Chipotle Mexican Grill‘s reputation suffered a major blow when the company had to close 43 of its restaurants in the greater Seattle and Portland areas for nearly a week starting October 31, after an E.coli food poisoning outbreak. The company reported another incident of outbreak in four other states on November 20.
Its stock price took a hit and has plunged nearly 25% in the last two months. We believe this incident will impact Chipotle’s sales in the next few quarters and have revised our price estimate for the company to $560. Historically companies facing food poisoning outbreaks have recovered quickly without a long-term impact.

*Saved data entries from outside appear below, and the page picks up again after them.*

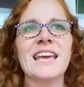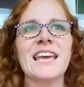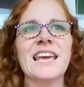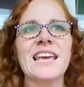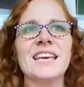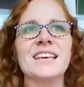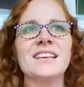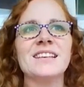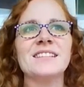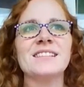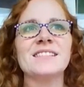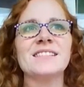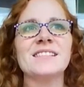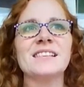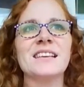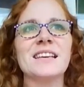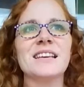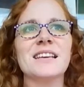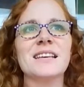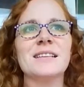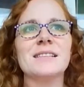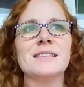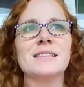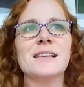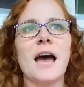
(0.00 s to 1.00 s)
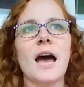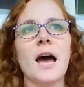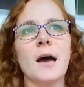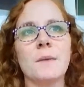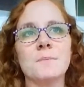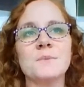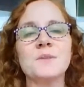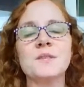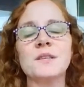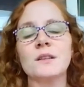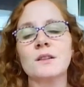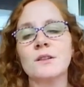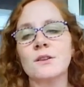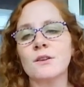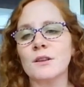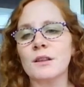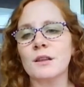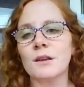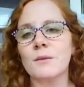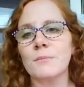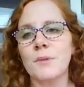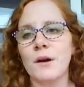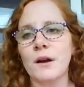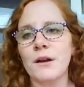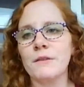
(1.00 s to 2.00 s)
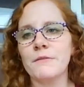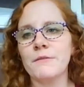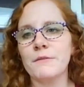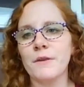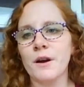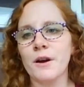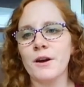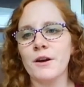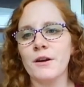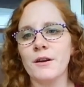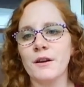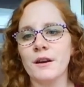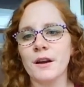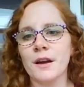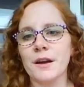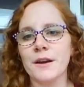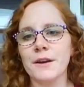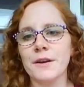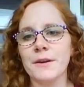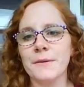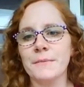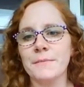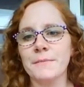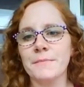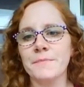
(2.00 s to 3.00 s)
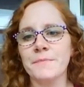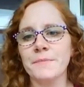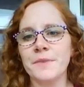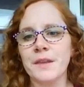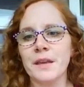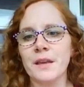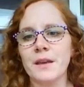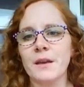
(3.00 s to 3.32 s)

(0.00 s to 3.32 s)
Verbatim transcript: is is absolutely by far um,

In 1993 fast food restaurant Jack In The Box had a major E.coli outbreak in which four children died, and in the quarter following this crisis comp sales had declined 22% y-o-y and 9% each in the next two quarters. However, in the fiscal year 1994, Jack In The Box posted a full year comp increase of 2.4%. However, in the current competitive environment and increasing consumer awareness towards food safety, we believe it might take Chipotle much longer to fully recover from the impact of this outbreak. (Read previous post on Chipotle, Here).

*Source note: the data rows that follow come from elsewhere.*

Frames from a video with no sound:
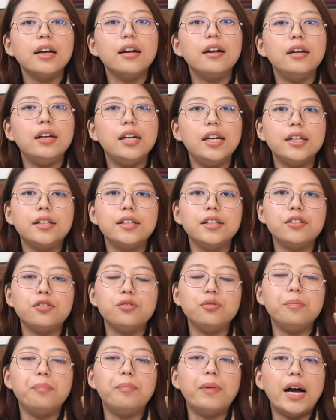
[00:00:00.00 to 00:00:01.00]
related
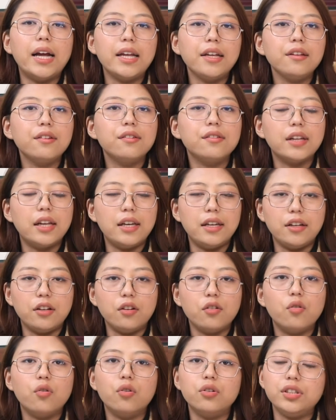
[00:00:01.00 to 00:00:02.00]
to buying,
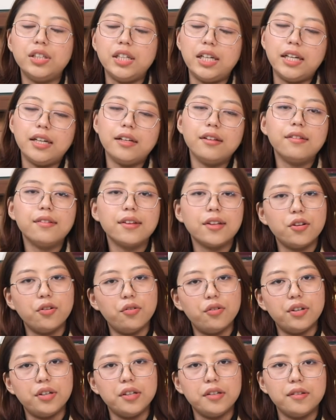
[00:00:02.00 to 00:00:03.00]
selling, or dealing in
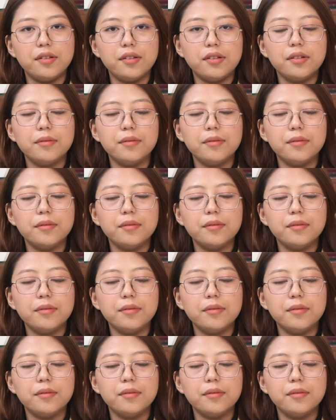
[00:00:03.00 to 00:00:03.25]
securities.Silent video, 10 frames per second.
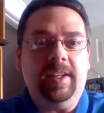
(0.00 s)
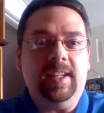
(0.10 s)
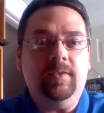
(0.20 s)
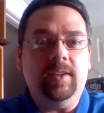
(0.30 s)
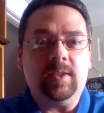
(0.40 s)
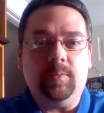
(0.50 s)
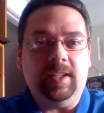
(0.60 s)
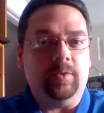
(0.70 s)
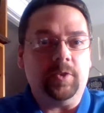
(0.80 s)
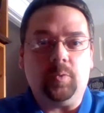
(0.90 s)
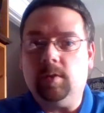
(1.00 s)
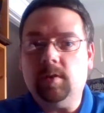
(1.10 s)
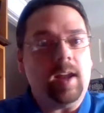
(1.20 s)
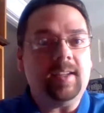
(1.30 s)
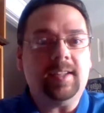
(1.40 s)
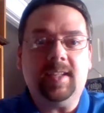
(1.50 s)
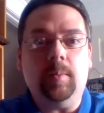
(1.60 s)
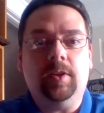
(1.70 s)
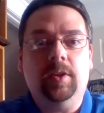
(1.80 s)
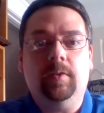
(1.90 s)
even as believers, we're not
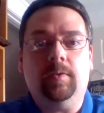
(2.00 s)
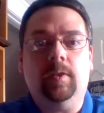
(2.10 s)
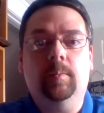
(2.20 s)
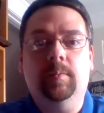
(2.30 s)
exempt from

Regaining Consumer Confidence Will Be Key
Earlier in December, the company mentioned that it is taking aggressive actions to implement industry leading food safety and food handling practices in all of its restaurants and throughout its supply chain. While the company is trying to regain consumer confidence by detailing its food safety measures, the source of the E.coli outbreak in October could not be identified. This could be due to Chipotle’s strategy of sourcing ingredients from local producers, which leads to a high number of suppliers, thus making control difficult.
Chipotle sources 64 ingredients from more than 100 suppliers. Chipotle’s consumer perception index fell from around 9 (positive) in September 2015 to a negative 12.5 in December 2015 and while the company is looking at measures such as discount coupons and letters in newspapers, managing customer perception will be key for the company. In 2014 when it was revealed that a Chinese meat supplier intentionally sold expired meat to restaurants including McDonald’s in Japan, McDonald’s took a huge hit on comparable sales in Asia Pacific, with a 10% decline in comparable sales in Q3 2014. It did not recover from this scandal quickly and showed negative comp sales in the next five quarters.
Chipotle has lowered its sales forecast following the outbreak, and the exact impact will be visible once the company reports its results. Its ability to regain customer confidence and remedial measures to ensure that there are no further outbreaks will be key for recovery. However, Chipotle’s reputation has taken a bad hit due to this outbreak, and it might be a long time before the company is able to fully recover from the impact.